___ Data in this exercise ___

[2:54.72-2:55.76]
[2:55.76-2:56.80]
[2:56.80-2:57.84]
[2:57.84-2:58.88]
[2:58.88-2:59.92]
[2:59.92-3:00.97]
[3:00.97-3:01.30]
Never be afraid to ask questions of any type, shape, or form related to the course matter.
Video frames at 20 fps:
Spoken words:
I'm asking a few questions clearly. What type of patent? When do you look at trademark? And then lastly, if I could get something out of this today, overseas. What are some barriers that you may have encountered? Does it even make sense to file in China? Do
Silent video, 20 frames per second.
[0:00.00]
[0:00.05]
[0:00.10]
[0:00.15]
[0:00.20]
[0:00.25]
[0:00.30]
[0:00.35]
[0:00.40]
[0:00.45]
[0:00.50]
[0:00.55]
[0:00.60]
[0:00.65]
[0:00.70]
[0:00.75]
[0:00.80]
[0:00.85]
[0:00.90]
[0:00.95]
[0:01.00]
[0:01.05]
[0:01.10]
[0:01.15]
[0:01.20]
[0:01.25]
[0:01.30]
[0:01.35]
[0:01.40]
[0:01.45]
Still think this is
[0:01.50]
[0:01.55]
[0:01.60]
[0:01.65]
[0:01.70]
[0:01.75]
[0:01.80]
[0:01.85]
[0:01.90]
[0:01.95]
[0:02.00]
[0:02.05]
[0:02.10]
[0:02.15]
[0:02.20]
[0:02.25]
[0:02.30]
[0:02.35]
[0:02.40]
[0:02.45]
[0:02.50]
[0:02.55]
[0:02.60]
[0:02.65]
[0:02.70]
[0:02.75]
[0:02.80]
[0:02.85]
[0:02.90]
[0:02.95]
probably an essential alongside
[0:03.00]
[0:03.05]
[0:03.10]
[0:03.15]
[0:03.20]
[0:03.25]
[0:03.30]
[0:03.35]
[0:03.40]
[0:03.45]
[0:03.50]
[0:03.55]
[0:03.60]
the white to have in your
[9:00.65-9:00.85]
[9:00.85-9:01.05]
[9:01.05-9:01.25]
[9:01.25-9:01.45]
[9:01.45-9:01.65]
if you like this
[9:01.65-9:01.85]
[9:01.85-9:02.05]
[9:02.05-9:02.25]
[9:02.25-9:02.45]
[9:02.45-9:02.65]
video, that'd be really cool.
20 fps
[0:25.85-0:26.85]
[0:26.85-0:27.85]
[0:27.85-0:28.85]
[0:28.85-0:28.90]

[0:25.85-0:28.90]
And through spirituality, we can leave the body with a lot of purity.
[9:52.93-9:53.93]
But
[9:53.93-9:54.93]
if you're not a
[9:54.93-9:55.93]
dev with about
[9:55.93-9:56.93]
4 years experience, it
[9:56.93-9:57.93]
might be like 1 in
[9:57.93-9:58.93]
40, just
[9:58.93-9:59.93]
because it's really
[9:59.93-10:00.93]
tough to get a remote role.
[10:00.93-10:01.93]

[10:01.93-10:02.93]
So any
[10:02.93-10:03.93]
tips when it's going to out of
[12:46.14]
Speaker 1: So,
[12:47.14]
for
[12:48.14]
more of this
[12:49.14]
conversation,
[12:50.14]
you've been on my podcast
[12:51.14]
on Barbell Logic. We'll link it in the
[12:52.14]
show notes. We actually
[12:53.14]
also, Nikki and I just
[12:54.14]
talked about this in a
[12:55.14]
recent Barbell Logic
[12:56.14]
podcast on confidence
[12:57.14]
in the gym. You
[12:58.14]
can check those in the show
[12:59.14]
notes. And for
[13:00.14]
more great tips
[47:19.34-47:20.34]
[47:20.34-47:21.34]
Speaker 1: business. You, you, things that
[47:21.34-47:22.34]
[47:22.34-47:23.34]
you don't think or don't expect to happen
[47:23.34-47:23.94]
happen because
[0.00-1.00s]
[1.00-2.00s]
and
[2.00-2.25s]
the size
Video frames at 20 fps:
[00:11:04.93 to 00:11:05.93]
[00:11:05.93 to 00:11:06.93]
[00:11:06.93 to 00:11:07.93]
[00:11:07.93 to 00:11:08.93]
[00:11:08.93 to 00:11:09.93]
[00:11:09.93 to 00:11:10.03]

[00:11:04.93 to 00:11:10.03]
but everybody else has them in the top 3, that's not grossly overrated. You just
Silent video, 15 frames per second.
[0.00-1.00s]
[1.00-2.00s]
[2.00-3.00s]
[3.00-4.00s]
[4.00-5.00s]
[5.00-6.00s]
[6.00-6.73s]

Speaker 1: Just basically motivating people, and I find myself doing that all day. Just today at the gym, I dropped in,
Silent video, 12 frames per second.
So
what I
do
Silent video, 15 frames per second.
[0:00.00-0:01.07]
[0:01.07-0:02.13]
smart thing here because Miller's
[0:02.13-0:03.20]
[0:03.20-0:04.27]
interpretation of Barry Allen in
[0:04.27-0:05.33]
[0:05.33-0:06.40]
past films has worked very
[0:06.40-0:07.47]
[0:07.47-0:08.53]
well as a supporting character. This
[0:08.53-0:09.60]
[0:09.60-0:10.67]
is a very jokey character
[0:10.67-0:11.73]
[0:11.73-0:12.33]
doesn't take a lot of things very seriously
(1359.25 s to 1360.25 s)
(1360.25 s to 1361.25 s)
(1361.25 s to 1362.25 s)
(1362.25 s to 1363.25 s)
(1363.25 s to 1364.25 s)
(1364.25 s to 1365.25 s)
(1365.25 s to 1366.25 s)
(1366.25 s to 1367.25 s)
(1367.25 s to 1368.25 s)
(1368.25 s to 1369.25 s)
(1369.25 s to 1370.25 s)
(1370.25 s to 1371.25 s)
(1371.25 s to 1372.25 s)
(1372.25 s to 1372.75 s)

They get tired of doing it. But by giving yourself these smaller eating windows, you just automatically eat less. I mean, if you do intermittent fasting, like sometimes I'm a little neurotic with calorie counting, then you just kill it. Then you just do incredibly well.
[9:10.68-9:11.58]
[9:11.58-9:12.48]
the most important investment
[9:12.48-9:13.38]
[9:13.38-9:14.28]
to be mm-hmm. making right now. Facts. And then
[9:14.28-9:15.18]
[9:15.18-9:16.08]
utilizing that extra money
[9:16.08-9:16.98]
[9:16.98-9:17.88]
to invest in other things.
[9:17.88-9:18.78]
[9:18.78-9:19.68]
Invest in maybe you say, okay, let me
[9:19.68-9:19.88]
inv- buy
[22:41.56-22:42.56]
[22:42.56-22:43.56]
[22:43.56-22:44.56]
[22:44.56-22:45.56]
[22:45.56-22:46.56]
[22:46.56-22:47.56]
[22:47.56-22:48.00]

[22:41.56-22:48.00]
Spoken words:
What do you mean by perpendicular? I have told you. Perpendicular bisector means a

___

Exercise details: There is a line above that contains "[9:14.28-9:15.18]". Copy it and all later lines through the last, exactly, and leave out the rest.

Solution to the exercise:
[9:14.28-9:15.18]
[9:15.18-9:16.08]
utilizing that extra money
[9:16.08-9:16.98]
[9:16.98-9:17.88]
to invest in other things.
[9:17.88-9:18.78]
[9:18.78-9:19.68]
Invest in maybe you say, okay, let me
[9:19.68-9:19.88]
inv- buy
[22:41.56-22:42.56]
[22:42.56-22:43.56]
[22:43.56-22:44.56]
[22:44.56-22:45.56]
[22:45.56-22:46.56]
[22:46.56-22:47.56]
[22:47.56-22:48.00]

[22:41.56-22:48.00]
Spoken words:
What do you mean by perpendicular? I have told you. Perpendicular bisector means a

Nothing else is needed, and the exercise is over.